Since there are no roads in Venice, the only parking lots on the island are at Piazzale Roma or Tronchetto, but both of them charge hefty fees and can fill up quickly in the high season. If you're staying longer than the day, you'll save money by parking on the mainland near the Mestre train station and then taking the train into Venice from there.

Italian highways, called autostrade, do use tolls and toll booths along the route accept credit cards or cash. Foreign credit cards aren't always accepted, so be sure to carry some spare euros with you just in case. Using the A4 route, expect to pay around 26 euros in total for tolls, or about $28.

When Is the Best Time to Travel to Venice?

Venice is perpetually filled with visitors, but getting there is especially difficult during peak travel times. The city is at capacity practically every day of the summer and if you're arriving in a vehicle, you'll need to arrive first thing in the morning to get a parking spot at the Tronchetto or Piazzale Roma lots (or park outside of the city near Mestre to avoid the worst of the incoming traffic).

Apart from the summer, Carnival in Venice is one of the busiest times to visit. Arriving by car, train, or bus during this immensely popular festival, known as Carnevale in Italian, is always more difficult. Carnival falls sometime in February or March depending on the year, so if you're traveling to Venice around this holiday, book your travel as early in advance as possible.

What's the Most Scenic Route to Venice?

Driving yourself is the best way to explore the Italian countryside and the countless towns outside of the major cities, and you can visit several on the route from Milan to Venice without even making a detour. Taking the A4 highway you'll pass right through Brescia, Verona, Padua, Ferrara, and many other worthwhile towns in the gorgeous Veneto region. You could drive from Milan to Venice in just three hours, but if you're in a hurry you might as well take the train. With a car, the journey becomes a part of your vacation. Stretch out the drive for as many days as you can afford for an unforgettable trip through Northern Italy.

What Is There to Do in Venice?

Venice evokes images of singing gondoliers, dreamy canal rides, and Rennaissance architecture, and it's consistently called one of the romantic places to visit in the world.
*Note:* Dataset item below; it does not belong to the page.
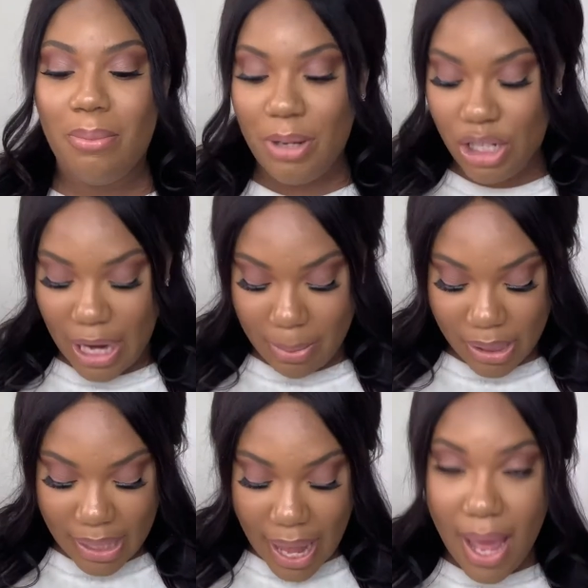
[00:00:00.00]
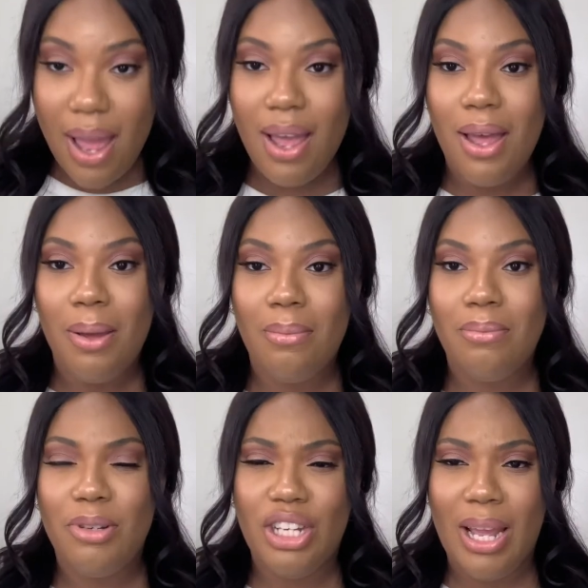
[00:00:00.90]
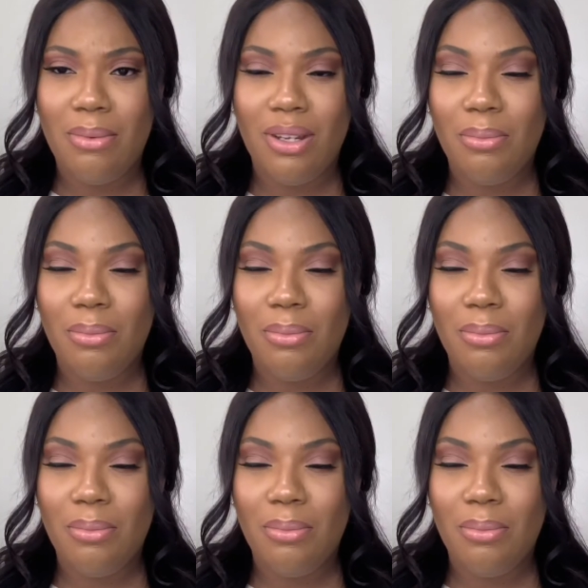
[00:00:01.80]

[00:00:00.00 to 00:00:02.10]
pajama set pajama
Although the reality often includes an abundance of tourists, there is still something undeniably magical about La Serenissima, as Italian's lovingly refer to the city. The main square of the city is also home to St. Mark's Cathedral, which you can tour and climb to the top of for an unbeatable view of the Adriatic Sea. There are over 400 bridges that criss-cross the many canals in the city but none are as famous as the Rialto Bridge, an obligatory stop for anyone's first visit to Venice. A romantic gondola ride along the canals is expensive and not as intimate as you might imagine—there are hundreds of boats at any given time—but it's a once-in-a-lifetime experience that is quintessentially Venetian, and one you're sure to remember long after your trip ends.